◆ The task ◆
Do not include the pictures; repeat the rest of the data exactly.

══ Source material ══

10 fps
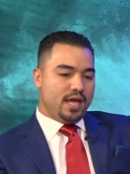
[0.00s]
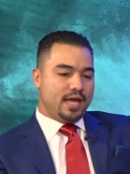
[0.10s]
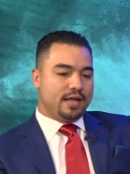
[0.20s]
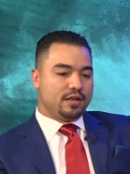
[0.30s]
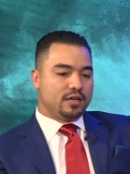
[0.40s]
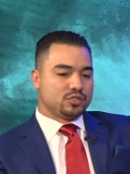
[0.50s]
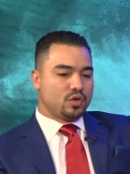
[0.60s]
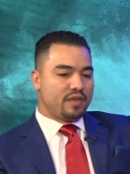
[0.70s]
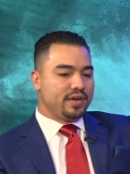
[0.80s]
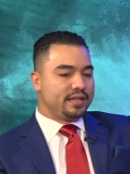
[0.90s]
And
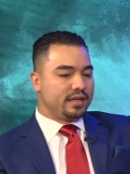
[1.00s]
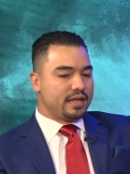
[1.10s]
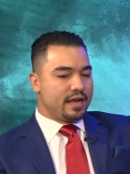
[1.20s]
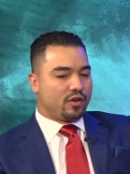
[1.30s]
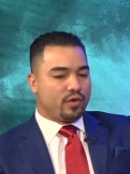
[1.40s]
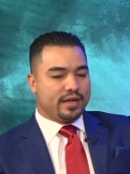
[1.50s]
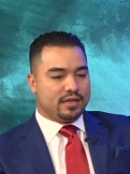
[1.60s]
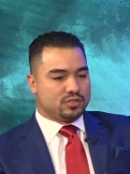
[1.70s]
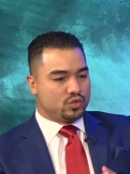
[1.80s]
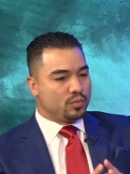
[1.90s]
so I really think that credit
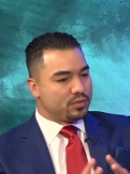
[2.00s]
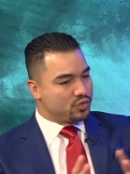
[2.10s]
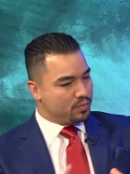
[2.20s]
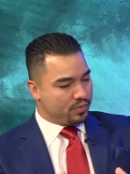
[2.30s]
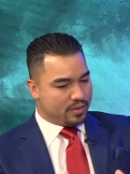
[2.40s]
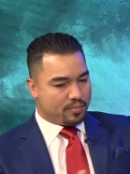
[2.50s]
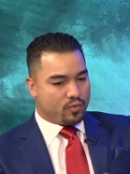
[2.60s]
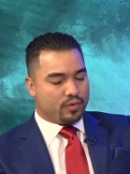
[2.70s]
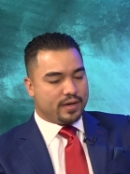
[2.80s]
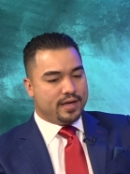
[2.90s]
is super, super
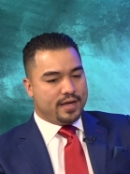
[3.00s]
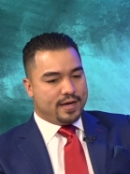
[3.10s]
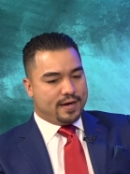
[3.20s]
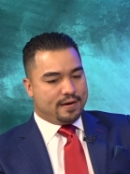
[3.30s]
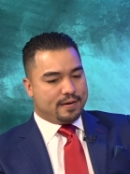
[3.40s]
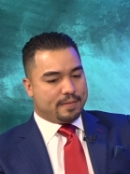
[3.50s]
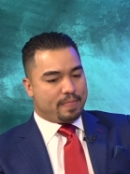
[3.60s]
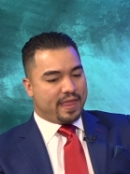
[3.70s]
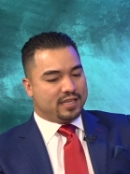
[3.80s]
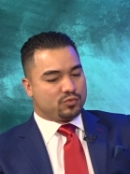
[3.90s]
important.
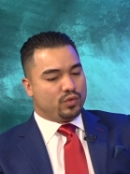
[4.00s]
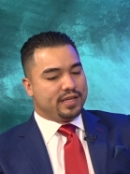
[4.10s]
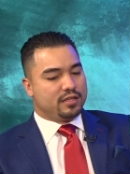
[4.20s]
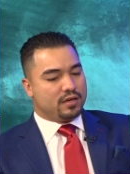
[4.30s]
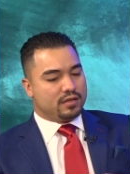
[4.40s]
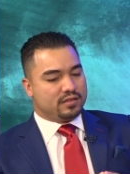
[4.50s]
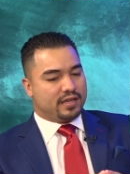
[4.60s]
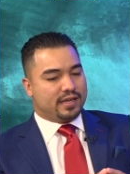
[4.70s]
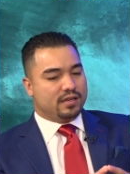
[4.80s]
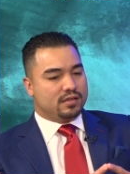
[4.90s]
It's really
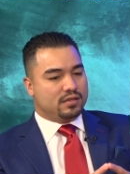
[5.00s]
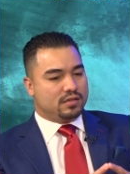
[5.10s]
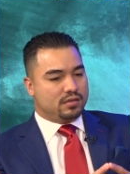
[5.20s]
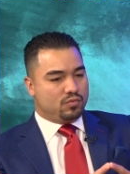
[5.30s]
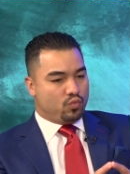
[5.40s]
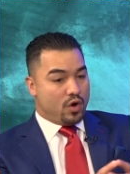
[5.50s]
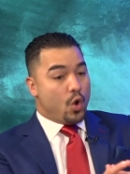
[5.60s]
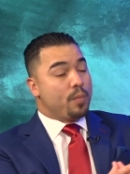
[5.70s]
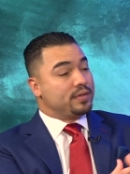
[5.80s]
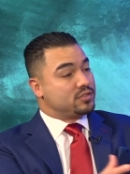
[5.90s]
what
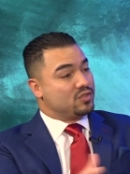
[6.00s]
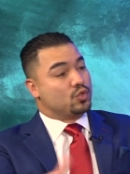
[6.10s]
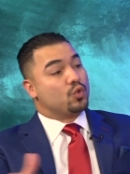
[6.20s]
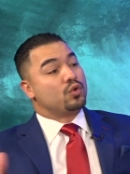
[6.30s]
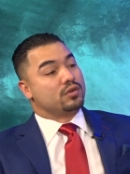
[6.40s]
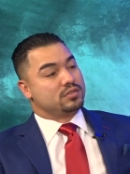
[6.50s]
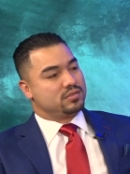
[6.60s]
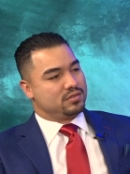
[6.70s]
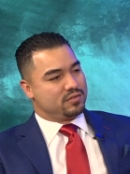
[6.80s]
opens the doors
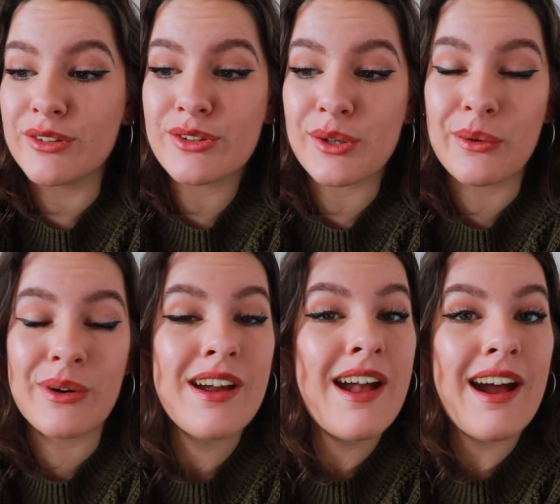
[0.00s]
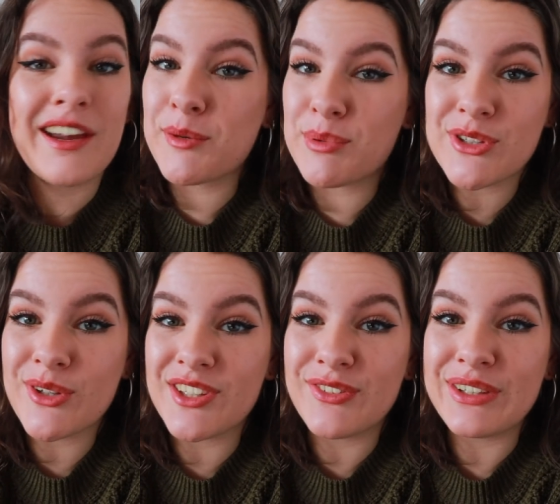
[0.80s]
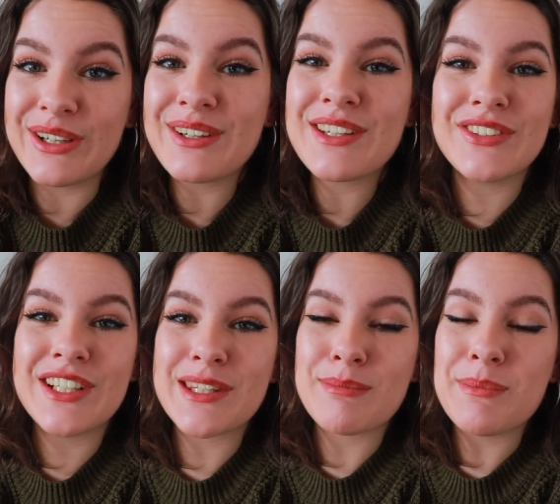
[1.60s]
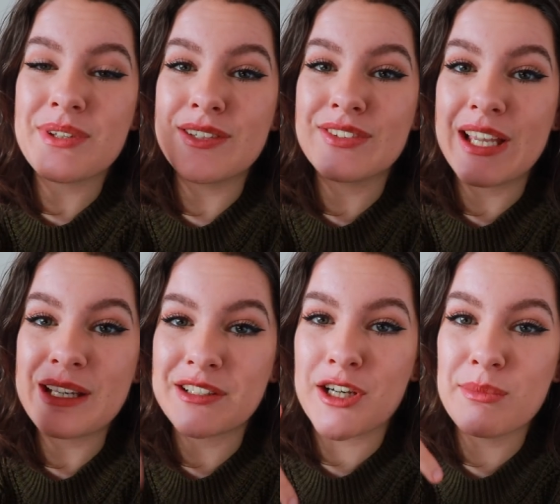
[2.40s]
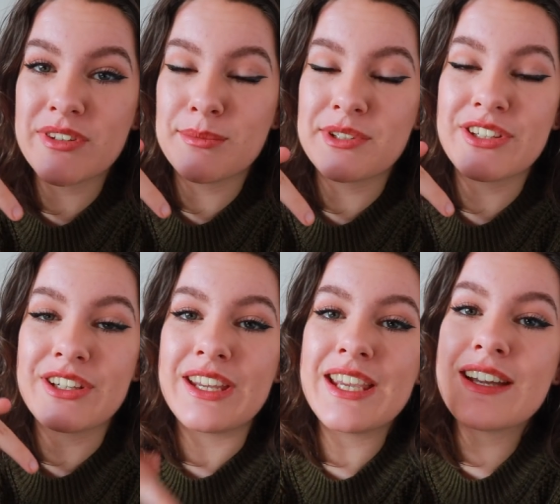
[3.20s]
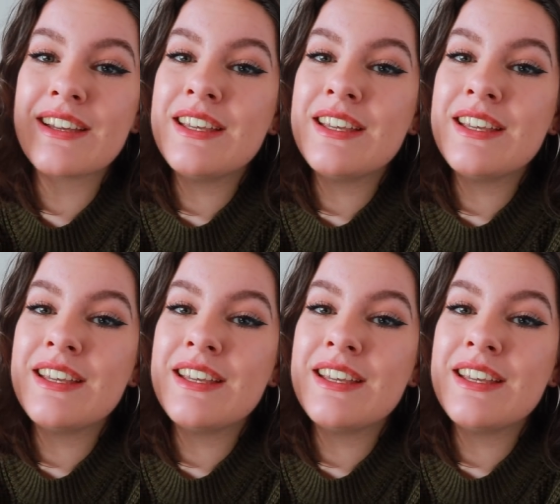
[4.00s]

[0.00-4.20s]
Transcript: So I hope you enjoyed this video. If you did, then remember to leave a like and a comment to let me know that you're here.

═══

◆ Result ◆
10 fps
[0.00s]
[0.10s]
[0.20s]
[0.30s]
[0.40s]
[0.50s]
[0.60s]
[0.70s]
[0.80s]
[0.90s]
And
[1.00s]
[1.10s]
[1.20s]
[1.30s]
[1.40s]
[1.50s]
[1.60s]
[1.70s]
[1.80s]
[1.90s]
so I really think that credit
[2.00s]
[2.10s]
[2.20s]
[2.30s]
[2.40s]
[2.50s]
[2.60s]
[2.70s]
[2.80s]
[2.90s]
is super, super
[3.00s]
[3.10s]
[3.20s]
[3.30s]
[3.40s]
[3.50s]
[3.60s]
[3.70s]
[3.80s]
[3.90s]
important.
[4.00s]
[4.10s]
[4.20s]
[4.30s]
[4.40s]
[4.50s]
[4.60s]
[4.70s]
[4.80s]
[4.90s]
It's really
[5.00s]
[5.10s]
[5.20s]
[5.30s]
[5.40s]
[5.50s]
[5.60s]
[5.70s]
[5.80s]
[5.90s]
what
[6.00s]
[6.10s]
[6.20s]
[6.30s]
[6.40s]
[6.50s]
[6.60s]
[6.70s]
[6.80s]
opens the doors
[0.00s]
[0.80s]
[1.60s]
[2.40s]
[3.20s]
[4.00s]

[0.00-4.20s]
Transcript: So I hope you enjoyed this video. If you did, then remember to leave a like and a comment to let me know that you're here.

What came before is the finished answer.